When you penalise the L2 norm of the convolution of the image with a filter (like a gradient or edge detector for example) you are effectively doing this. The spectrum of the filter determines how much different frequency components are penalised.
I think (although they're a little handwavey about it) that their "Gaussian blur" prior must be of this form. They certainly talk about it penalising high frequency components.
The total variation method they mention is a generalisation of this too.
Speculatively (pun intended): we see in saccades (rapid eye movements) rather than static analysis of scenery, so we're bound to understand the frequency of, say, edges over the fixed-period saccade rhythm better than we understand distances over a plain 2D-field representation. This is why we're often surprised by perspective in photography (well, also because of stereo vision): as we move our eyes the relative position of lines at different distances moves imperceptibly so we get a clue of 3D space.

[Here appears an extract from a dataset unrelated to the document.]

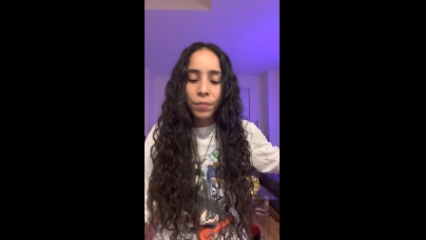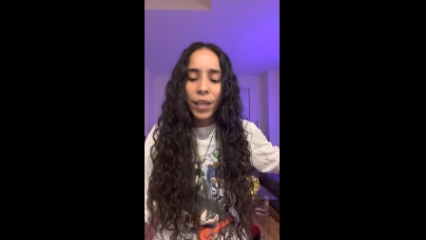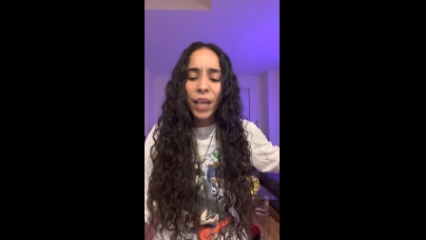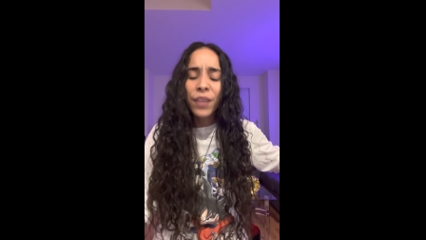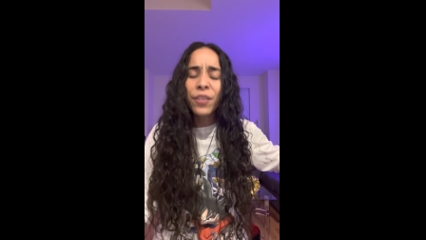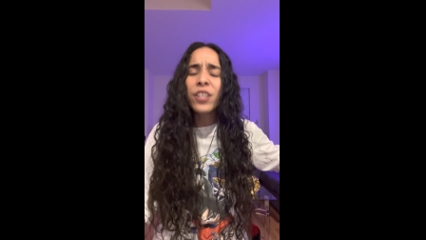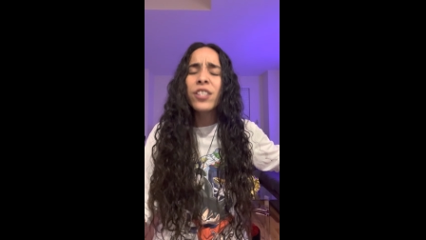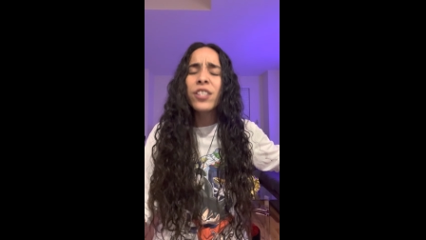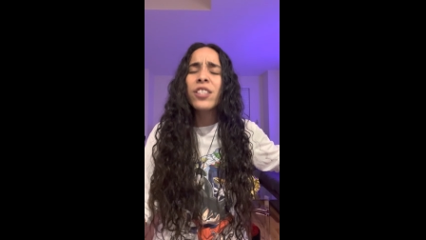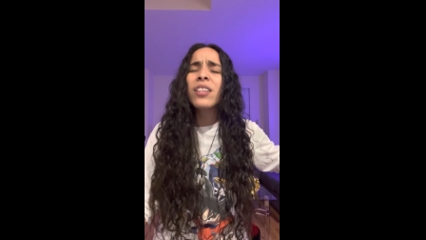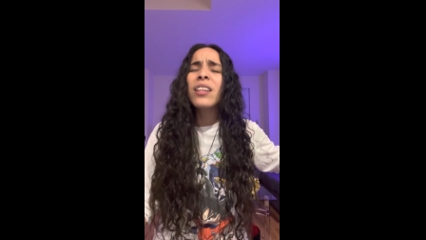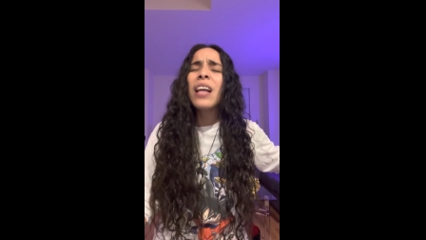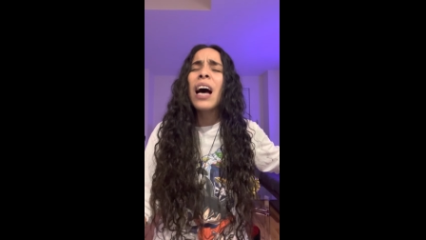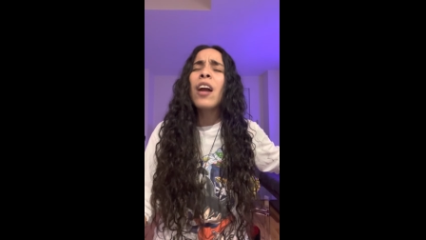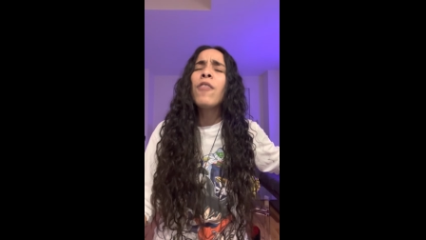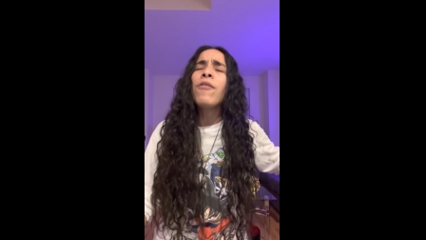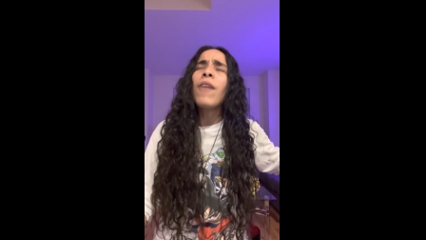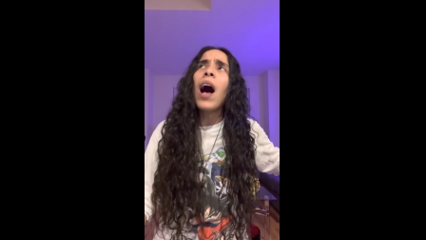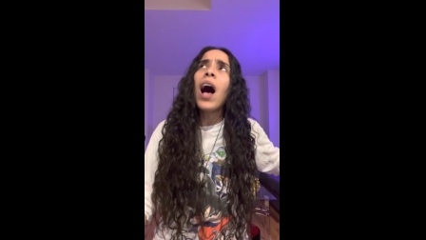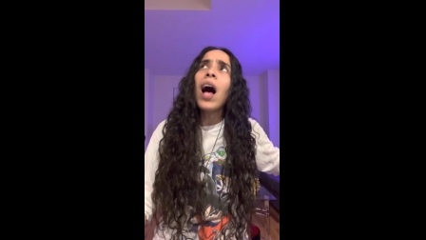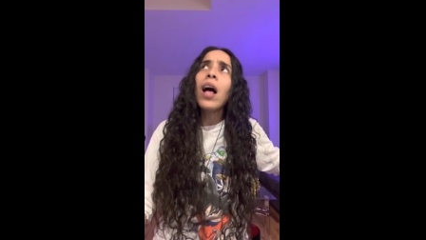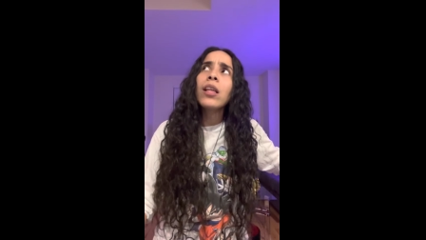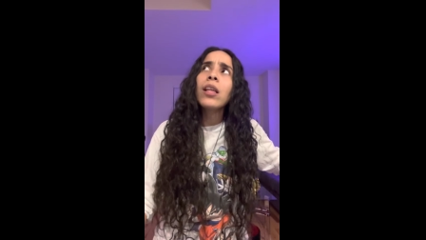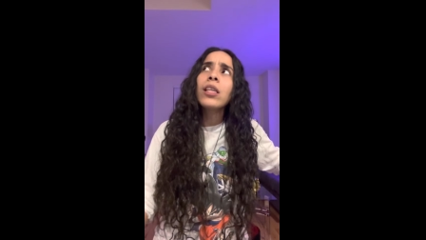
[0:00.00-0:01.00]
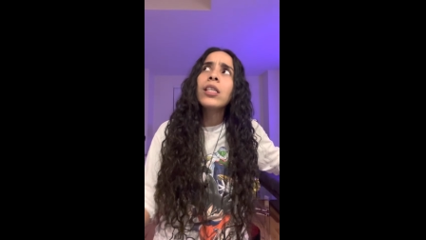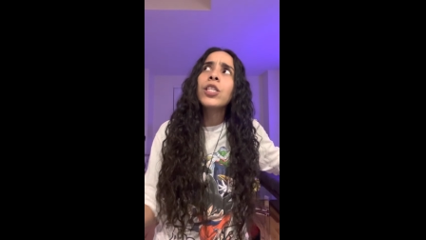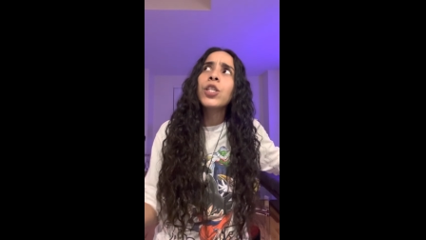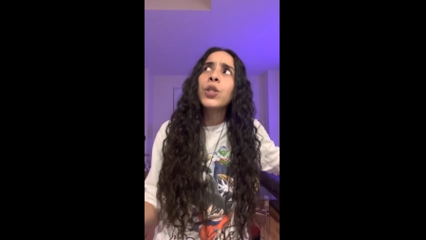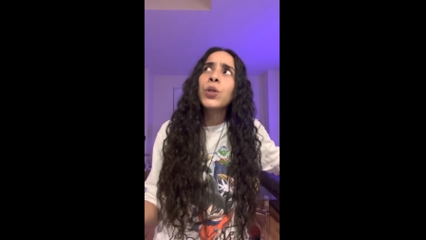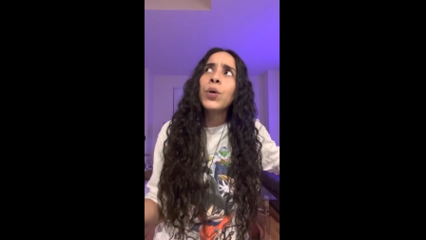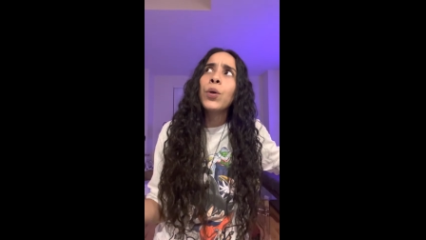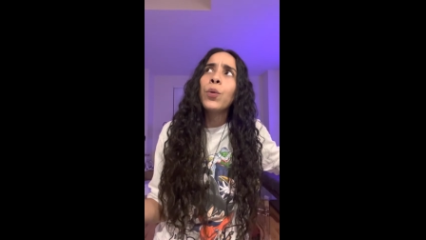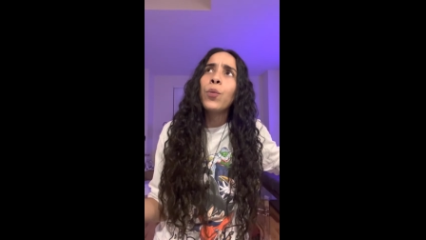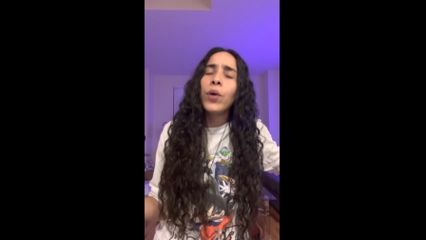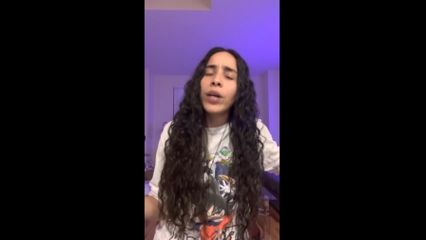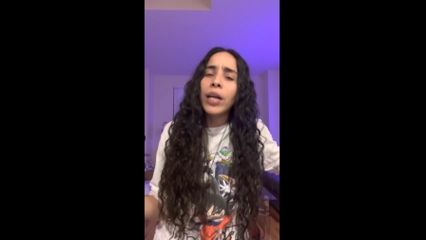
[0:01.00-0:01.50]
There's a lot of I'll
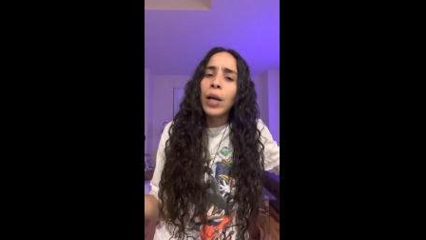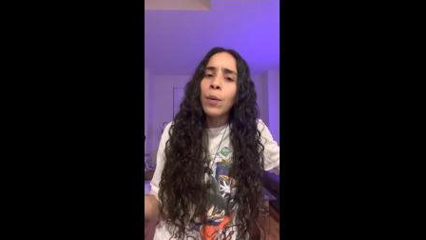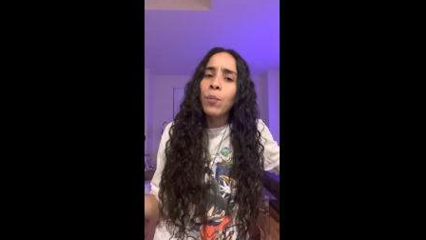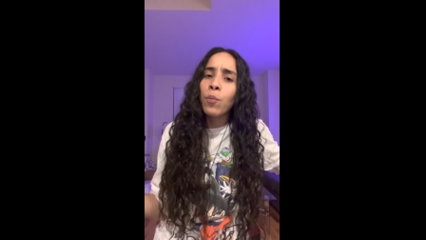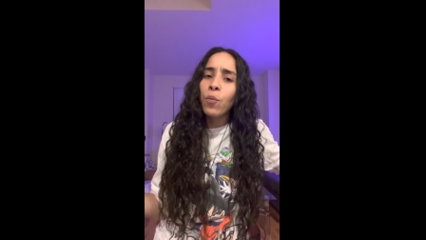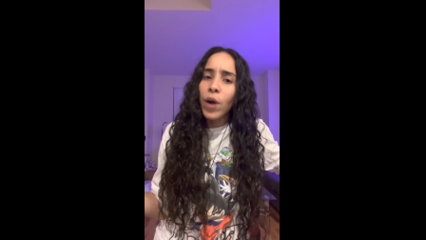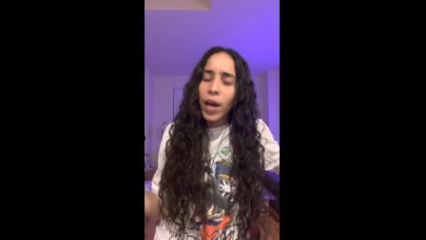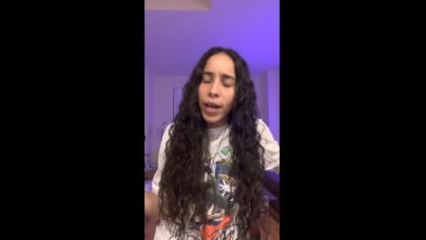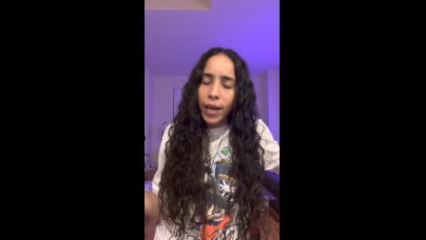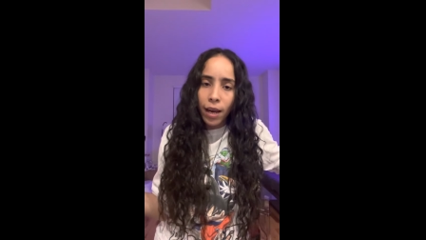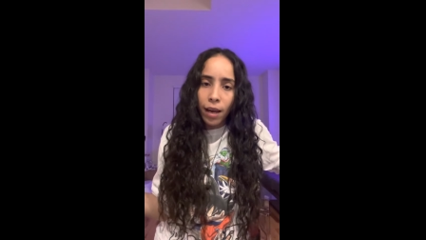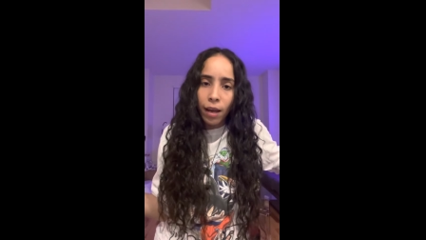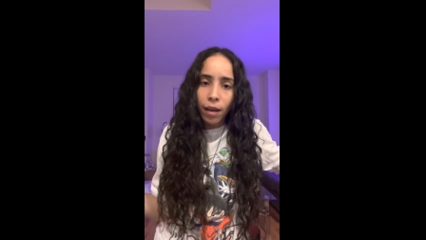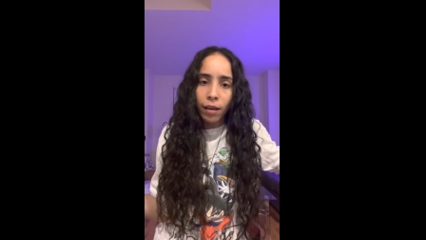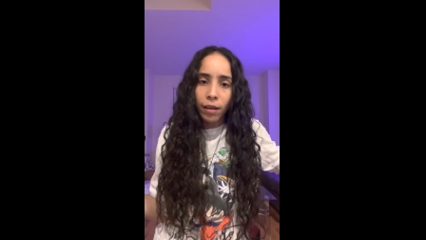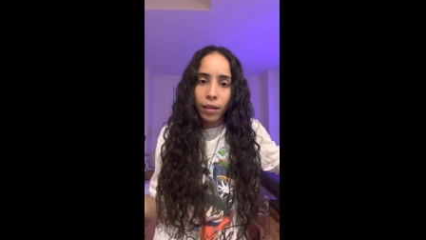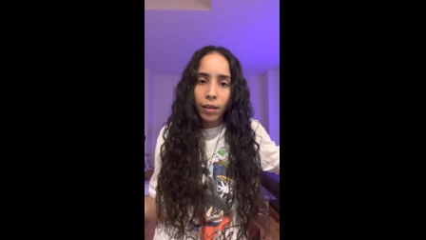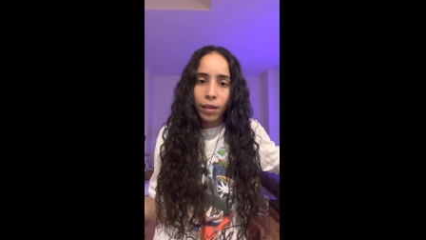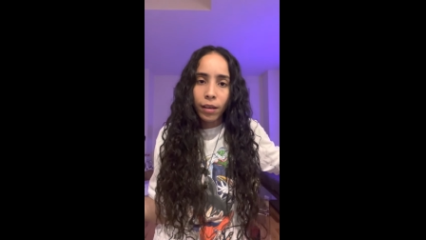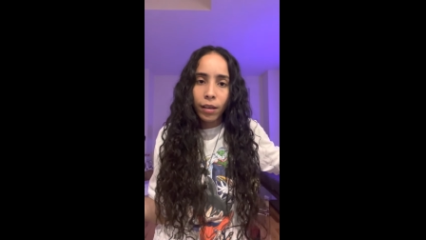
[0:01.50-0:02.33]
do it when I'm ready.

When I was younger I took some drawing lessons because I hoped to be an architect, and the first thing we learned was precisely to undo this instinct and see the world as a flat thing -- this is why artists are seen stereotypically as extending their arm and looking at their brush with one eye -- they're using it to measure the distance of points in their visual field as a static field, as contrasted to the dynamic field that can't be put on paper.